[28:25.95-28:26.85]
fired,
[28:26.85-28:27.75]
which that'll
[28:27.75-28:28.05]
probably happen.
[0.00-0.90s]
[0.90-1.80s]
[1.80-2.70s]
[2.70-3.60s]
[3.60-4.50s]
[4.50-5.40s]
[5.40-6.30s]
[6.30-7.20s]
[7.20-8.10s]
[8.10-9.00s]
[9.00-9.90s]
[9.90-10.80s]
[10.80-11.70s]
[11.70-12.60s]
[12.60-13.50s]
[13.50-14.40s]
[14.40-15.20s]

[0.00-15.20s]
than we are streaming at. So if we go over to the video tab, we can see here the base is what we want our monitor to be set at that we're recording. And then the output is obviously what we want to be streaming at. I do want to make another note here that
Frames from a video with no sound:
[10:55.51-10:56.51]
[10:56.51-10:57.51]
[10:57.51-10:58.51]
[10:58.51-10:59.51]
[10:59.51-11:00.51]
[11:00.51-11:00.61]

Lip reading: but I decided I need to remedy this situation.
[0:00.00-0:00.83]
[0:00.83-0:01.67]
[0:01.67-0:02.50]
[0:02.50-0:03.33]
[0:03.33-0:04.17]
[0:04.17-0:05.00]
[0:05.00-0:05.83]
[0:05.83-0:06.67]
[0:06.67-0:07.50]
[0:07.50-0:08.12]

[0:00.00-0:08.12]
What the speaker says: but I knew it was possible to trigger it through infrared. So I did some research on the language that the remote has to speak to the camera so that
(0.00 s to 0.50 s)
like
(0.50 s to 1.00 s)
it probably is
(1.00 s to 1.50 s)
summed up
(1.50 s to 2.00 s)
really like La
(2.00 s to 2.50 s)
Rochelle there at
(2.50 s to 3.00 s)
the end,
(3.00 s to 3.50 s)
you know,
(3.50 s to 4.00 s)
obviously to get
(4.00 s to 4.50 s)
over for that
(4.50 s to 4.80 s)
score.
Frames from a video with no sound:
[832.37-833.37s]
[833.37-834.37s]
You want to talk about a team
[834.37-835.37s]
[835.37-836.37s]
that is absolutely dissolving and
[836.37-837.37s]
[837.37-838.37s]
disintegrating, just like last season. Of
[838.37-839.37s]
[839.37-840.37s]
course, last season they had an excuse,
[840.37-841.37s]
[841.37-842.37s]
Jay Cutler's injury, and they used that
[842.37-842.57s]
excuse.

• YOUR ASSIGNMENT:
Going back to the entries above, set down exactly the lines that begin at the one with "[1.80-2.70s]" and end at the one with "[14.40-15.20s]", both included, and nothing else.

• REPLY:
[1.80-2.70s]
[2.70-3.60s]
[3.60-4.50s]
[4.50-5.40s]
[5.40-6.30s]
[6.30-7.20s]
[7.20-8.10s]
[8.10-9.00s]
[9.00-9.90s]
[9.90-10.80s]
[10.80-11.70s]
[11.70-12.60s]
[12.60-13.50s]
[13.50-14.40s]
[14.40-15.20s]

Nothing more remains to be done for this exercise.